Le libéralisme des Lumières, je ne sais pas trop ce que c’est. L’appellation « les Lumières »
est une facilité qui souvent obscurcit la pensée. Jonathan Israël a sans doute eu raison de
distinguer les Lumières radicales et les Lumières modérées. Spinoza ou Diderot, ce n’est pas
Voltaire ! Rousseau, sans doute le plus grand écrivain francophone du XVIIIe est à contrecourant des Lumières, lui qui ne croit pas au progrès des sciences et des arts comme progrès
moral, et qui critique de manière cinglante le despotisme éclairé. Je laisse aussi de côté la
ridicule classification des Lumières et des anti-Lumières opérée par Zeev Sternhell. Les
aspirations à la liberté individuelle et l’aspiration des capitalistes à s’enrichir librement ne
peuvent être confondues sous la même étiquette de « libéralisme ». La liberté de l’esprit et la
liberté politique, revendiquées par Spinoza, la liberté politique de Rousseau, tout cela n’a pas
grand-chose à voir avec Voltaire. Hegel est un héritier des Lumières si l’on veut, et par
transitivité, Marx aussi. Il y a donc bien un héritage des Lumières qui fait partie intégrante de
la pensée de l’émancipation à laquelle j’essaie de contribuer. Et du même coup, il existe peutêtre un bon usage du libéralisme !
Vivons-nous vraiment, du reste, dans des sociétés libérales ?
Des sociétés de surveillance généralisée, des sociétés où l’on traque le citoyen dans sa vie
privée parfois la plus intime, des sociétés où s’organisent la mise sous contrôle de la
subjectivité et la colonisation des consciences : c’est cela le prétendu libéralisme
d’aujourd’hui et sans doute cela eût horrifié les plus modérés des libéraux des siècles passés.
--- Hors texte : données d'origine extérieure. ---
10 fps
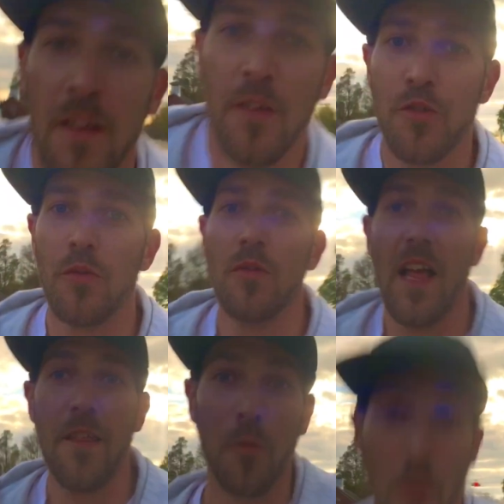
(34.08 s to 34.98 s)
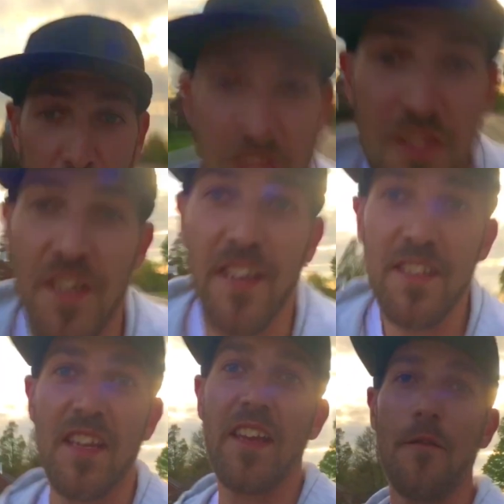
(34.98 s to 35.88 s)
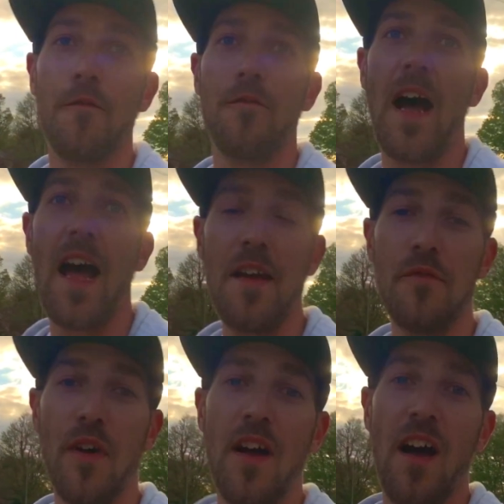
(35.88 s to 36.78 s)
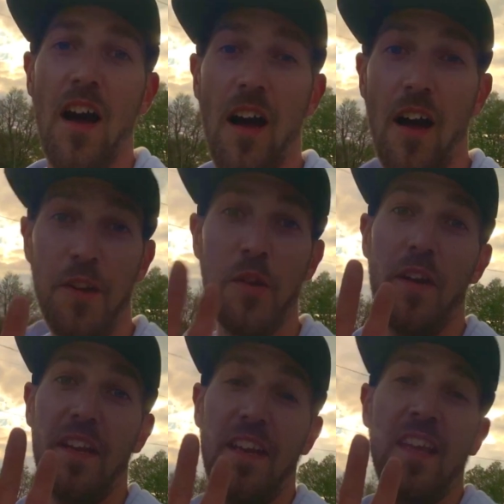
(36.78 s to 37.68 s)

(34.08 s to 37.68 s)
True Leatherworks just hit 500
On nous dit que nos sociétés sont individualistes, mais on oublie de dire que l’individualité est
systématiquement niée au profit de la production sérielle d’individus tous identiques, tous
obsédés par le consumérisme et tous incapables de penser une futur différent du présent.
Quand le libéralisme classique s’est affirmé, il était « futuro-centré », il promettait un avenir
meilleur. Le libéralisme d’aujourd’hui ne promet rien d’autre que l’éternisation du présent. À
nous de briser cette « cage d’acier ».